* **Collected data entries**
_____

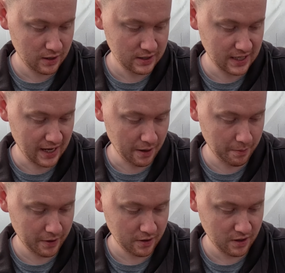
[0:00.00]
tap,
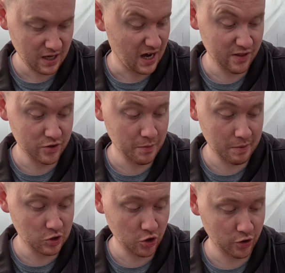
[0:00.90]
and there's
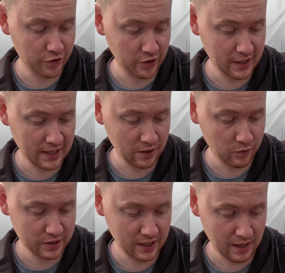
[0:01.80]
maybe 2 or 3 at any
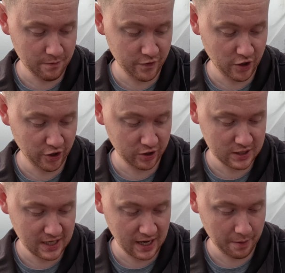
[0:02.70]
one time falling out,
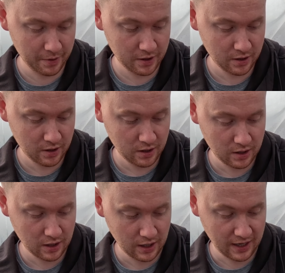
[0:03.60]
tap,
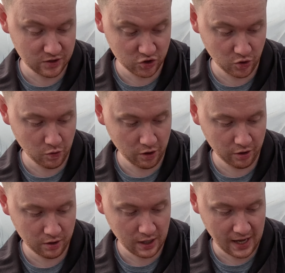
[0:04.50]
and so on.
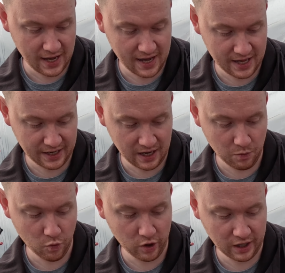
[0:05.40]
And
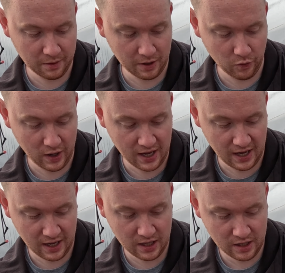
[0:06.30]
I'm working my
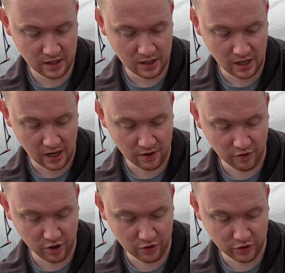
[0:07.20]
way
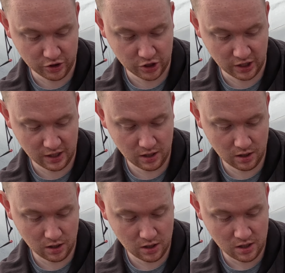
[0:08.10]
around the tray,
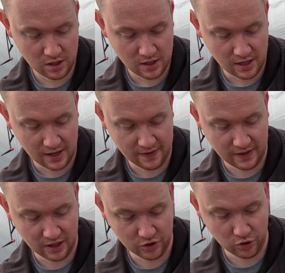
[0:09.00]
and then
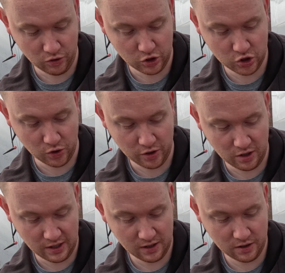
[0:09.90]
I'll do the shorter
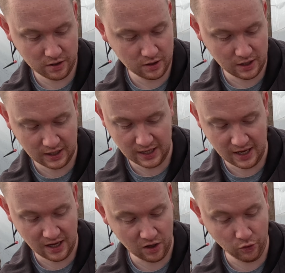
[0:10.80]
length, and
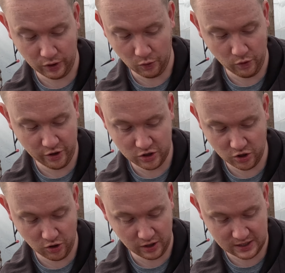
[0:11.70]
again only 1 or
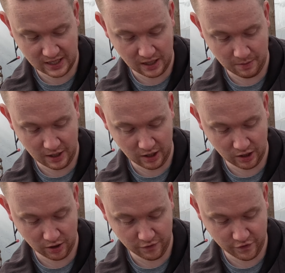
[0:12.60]
2 at a time
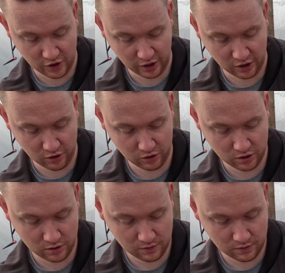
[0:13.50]
here falling out.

_____

* **EXERCISE BRIEF**
Set down all of the entries exactly as they stand, without any image.

* **EXERCISE OUTPUT**
[0:00.00]
tap,
[0:00.90]
and there's
[0:01.80]
maybe 2 or 3 at any
[0:02.70]
one time falling out,
[0:03.60]
tap,
[0:04.50]
and so on.
[0:05.40]
And
[0:06.30]
I'm working my
[0:07.20]
way
[0:08.10]
around the tray,
[0:09.00]
and then
[0:09.90]
I'll do the shorter
[0:10.80]
length, and
[0:11.70]
again only 1 or
[0:12.60]
2 at a time
[0:13.50]
here falling out.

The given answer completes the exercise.